((

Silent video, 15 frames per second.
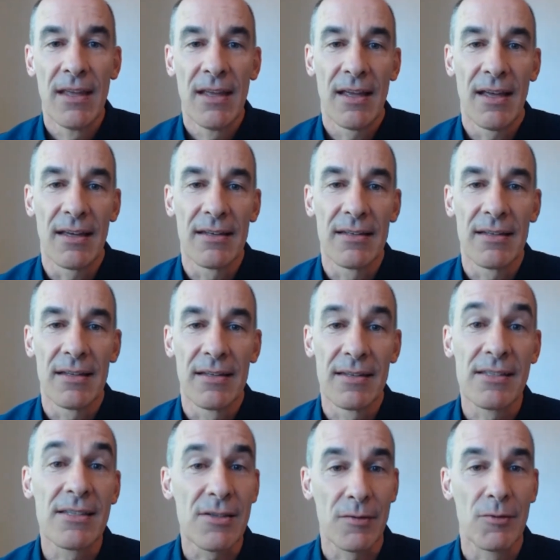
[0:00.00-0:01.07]
And
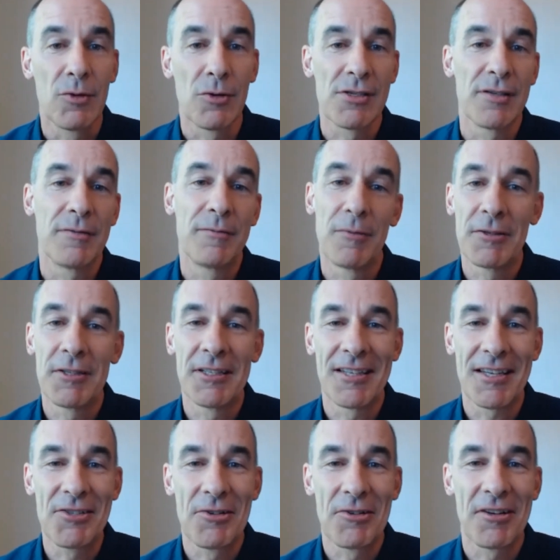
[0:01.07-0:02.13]
this is, of course, the fourth
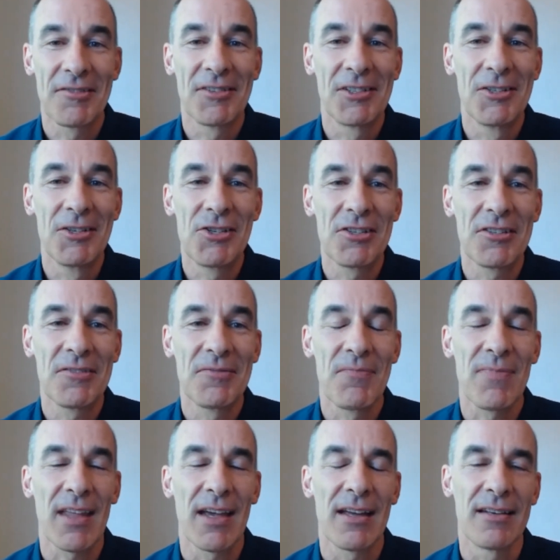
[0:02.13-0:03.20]
industrial revolution.
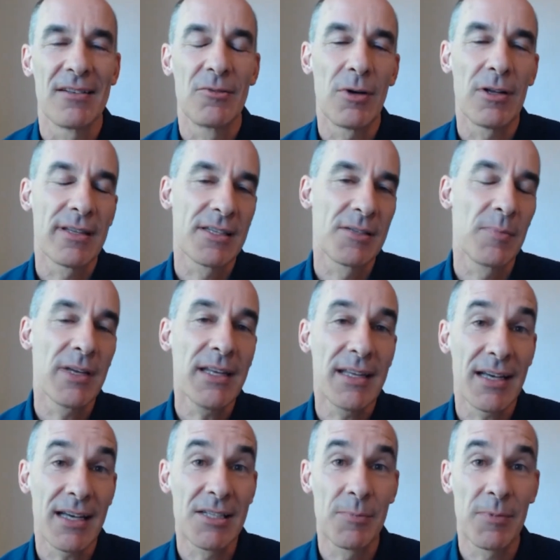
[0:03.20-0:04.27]
And while there's many
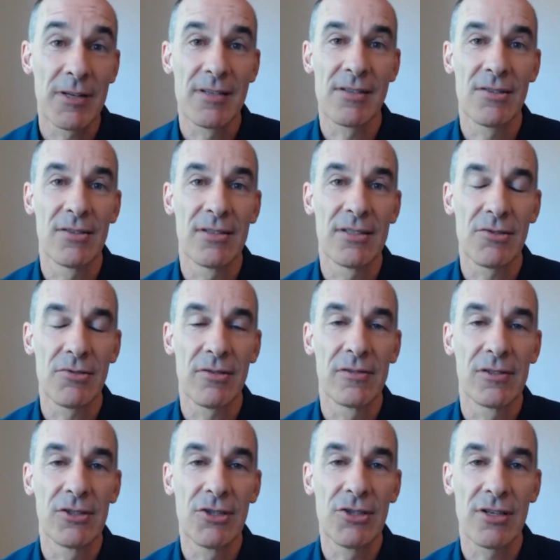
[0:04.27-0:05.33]
aspects to this
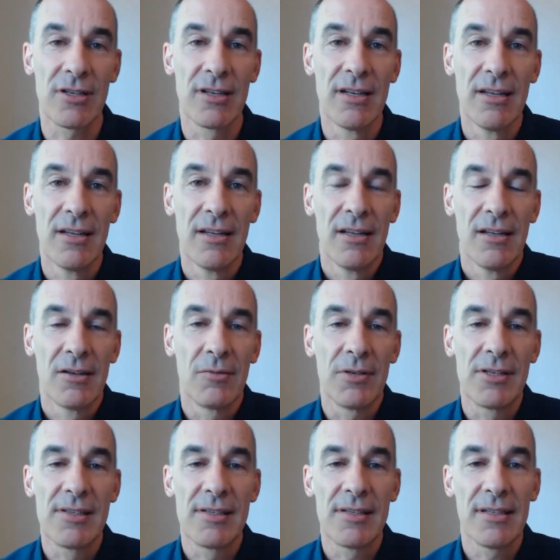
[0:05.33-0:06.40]
revolution, we
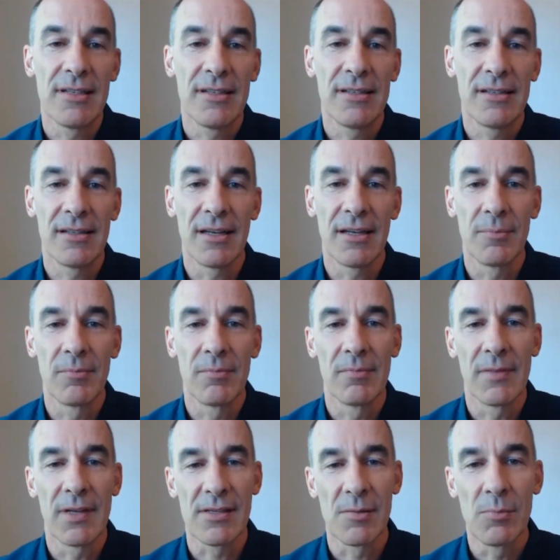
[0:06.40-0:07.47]
see
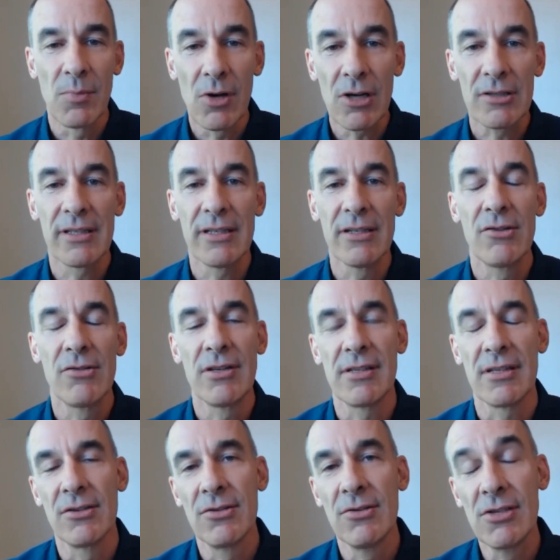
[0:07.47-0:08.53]
there's a marked increase
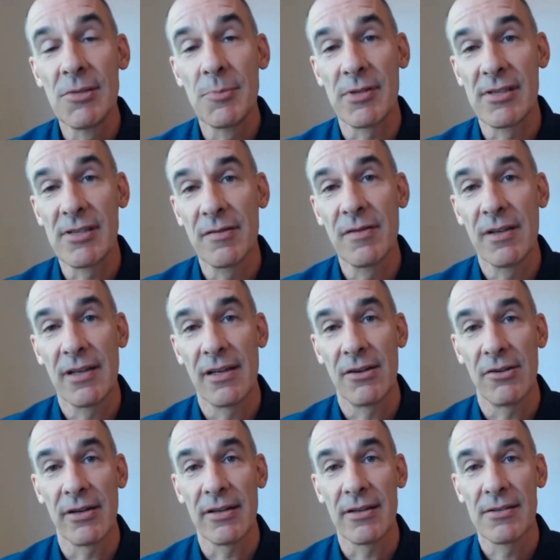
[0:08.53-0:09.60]
in two specific
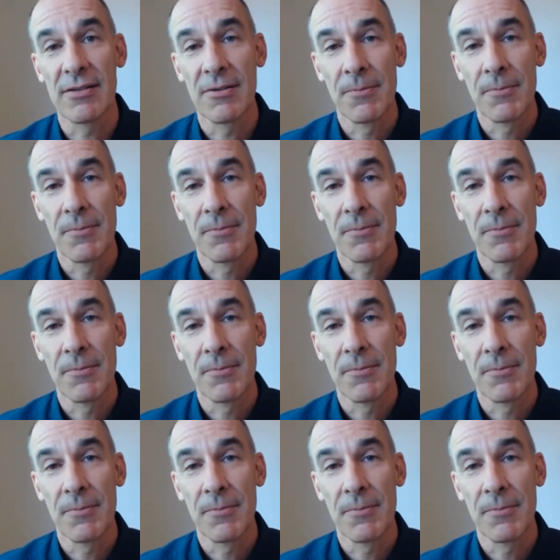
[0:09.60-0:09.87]
areas.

))

> _Problem to solve_
Output every entry verbatim but skip the pictures.

> _Task output_
Silent video, 15 frames per second.
[0:00.00-0:01.07]
And
[0:01.07-0:02.13]
this is, of course, the fourth
[0:02.13-0:03.20]
industrial revolution.
[0:03.20-0:04.27]
And while there's many
[0:04.27-0:05.33]
aspects to this
[0:05.33-0:06.40]
revolution, we
[0:06.40-0:07.47]
see
[0:07.47-0:08.53]
there's a marked increase
[0:08.53-0:09.60]
in two specific
[0:09.60-0:09.87]
areas.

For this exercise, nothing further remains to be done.